"Looking at these graphs (and the fixed one from your second email), it sure looks a lot like CFS is doing at *least* as well as the old scheduler in every single test, and doing much better in most of them (in addition it's much more consistent between runs)," Kyle Moffett noted regarding recent benchmarks run against the Completely Fair Scheduler by Rob Hussey. Kyle continued:
"This seems to jive with all the other benchmarks and overall empirical testing that everyone has been doing. Overall I have to say a job well done for Ingo, Peter, Con, and all the other major contributors to this impressive endeavor."
"In the patch you really remove _a_lot_ of stuff," commented Roman Zippel in his reaction to Ingo Molnar's latest updates to the Completely Fair Scheduler. Roman has been consistently critical of Ingo's efforts, asking questions and criticizing Ingo's feedback. He continued, "you also removed a lot of things I tried to get you to explain them to me. On the one hand I could be happy that these things are gone, as they were the major road block to splitting up my own patch. On the other hand it still leaves me somewhat unsatisfied, as I still don't know what that stuff was good for."

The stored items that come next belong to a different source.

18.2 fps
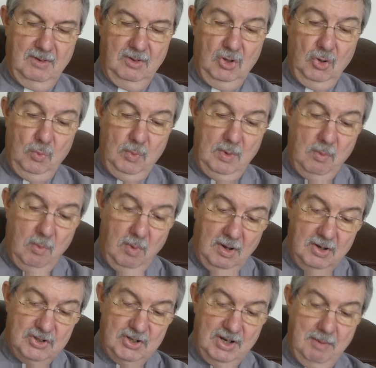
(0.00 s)
Do we
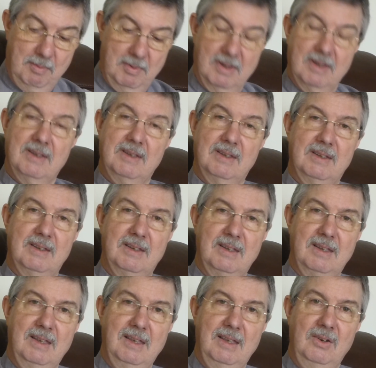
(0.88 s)
worship
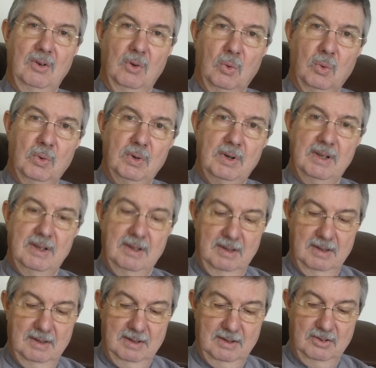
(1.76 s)
in
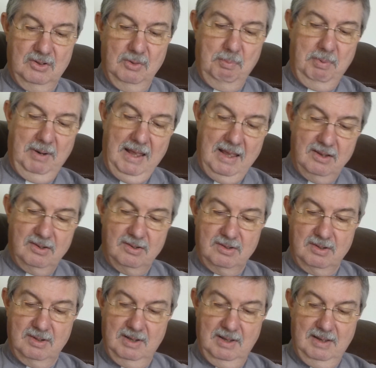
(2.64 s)
order to
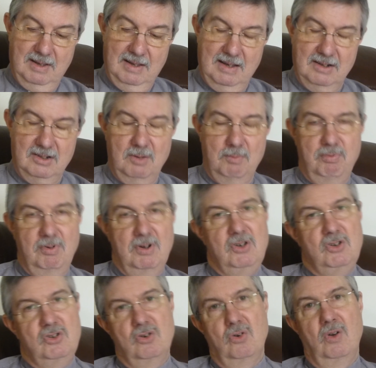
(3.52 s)
bless and to
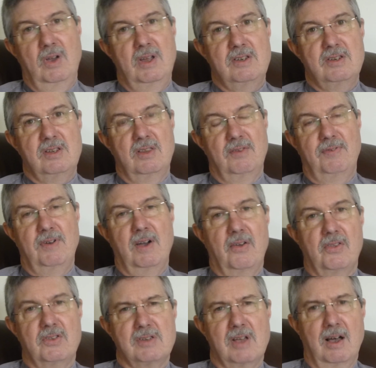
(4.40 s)
bring joy to the
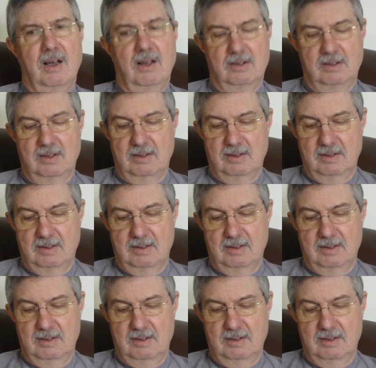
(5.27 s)
Father's heart?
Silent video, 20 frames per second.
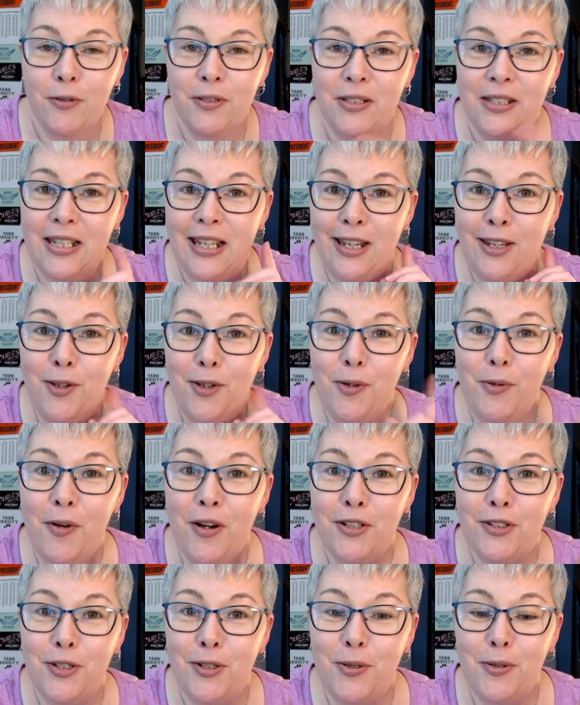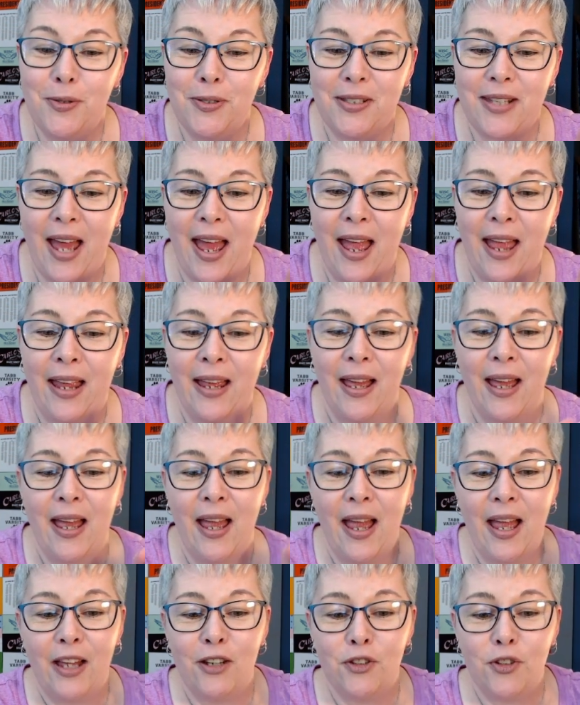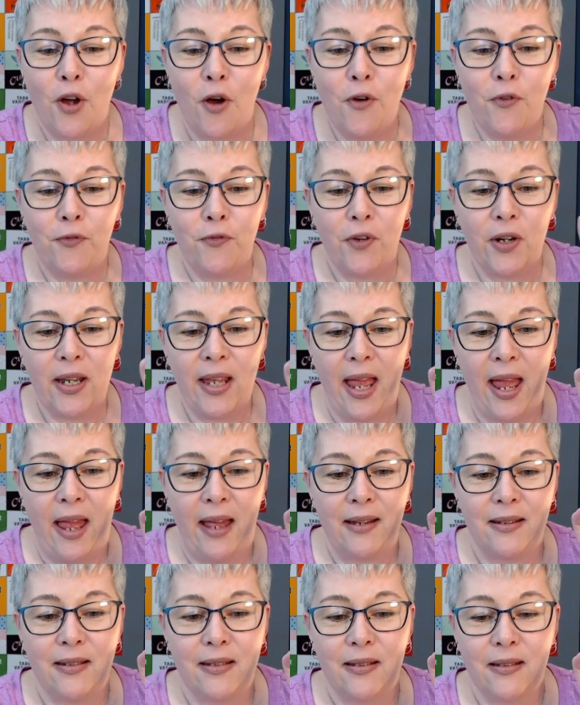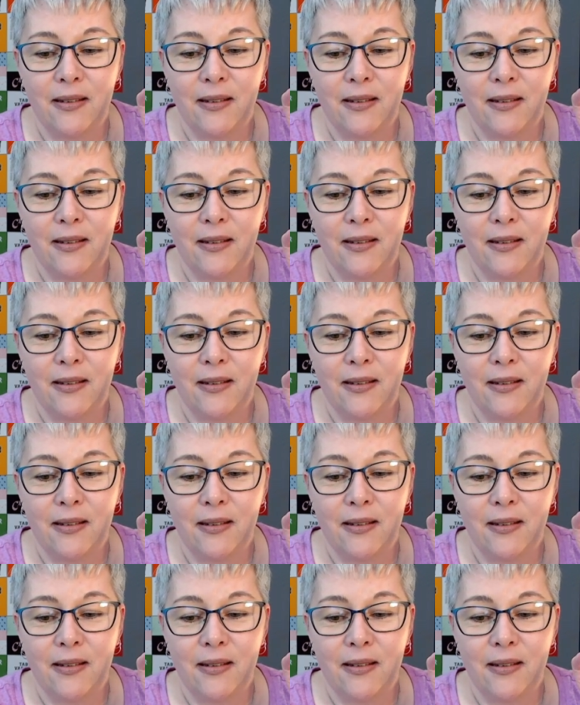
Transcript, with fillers: see you on Tuesday. Don't forget,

Ingo replied to Roman's technical concerns, and pointed out that he'd been traveling for the recent kernel summit, adding, "I bent backwards trying to somehow get you to cooperate with us (and I still haven't given up on that!) - instead of you disparaging CFS and me frequently :-(". Willy Tarreau took a more critical stance, calling into question Roman's motives. He noted that he had been impressed by Roman's original review of the scheduler, but disappointed as the discussion seemed to degenerate, "it's the way you're trying to prove Ingo is a bastard and that you're a victim. But if we just re-read a few pick-ups of your mails since Aug 1st, its getting pretty obvious that you completely made up this situation." Kyle Moffett added, "I get the impression that Ingo re-implemented some ideas that you had because you refused to do so in a way that was acceptable for the upstream kernel. How exactly is this a bad thing?"
Lars Ellenberg started an effort to get DRBD, the Distributed Replicated Block Device merged into the Linux kernel. When asked for clarification as to what it was, Lars explained, "think of it as RAID1 over TCP. Typically you have one Node in Primary, the other as Secondary, replication target only. But you can also have both Active, for use with a cluster file system." Earlier in the thread he described it as "a stacked block device driver".
Much of the initial review focused on the need to comply with kernel coding style guidelines. Kyle Moffett offered a much lengthier review, noting at one point in the code, "how about fixing this to actually use proper workqueues or something instead of this open-coded mess?" Lars replied, "unlikely to happen 'right now'. But it is on our todo list..." Jens Axboe added, "but stuff like that is definitely a merge show stopper, jfyi".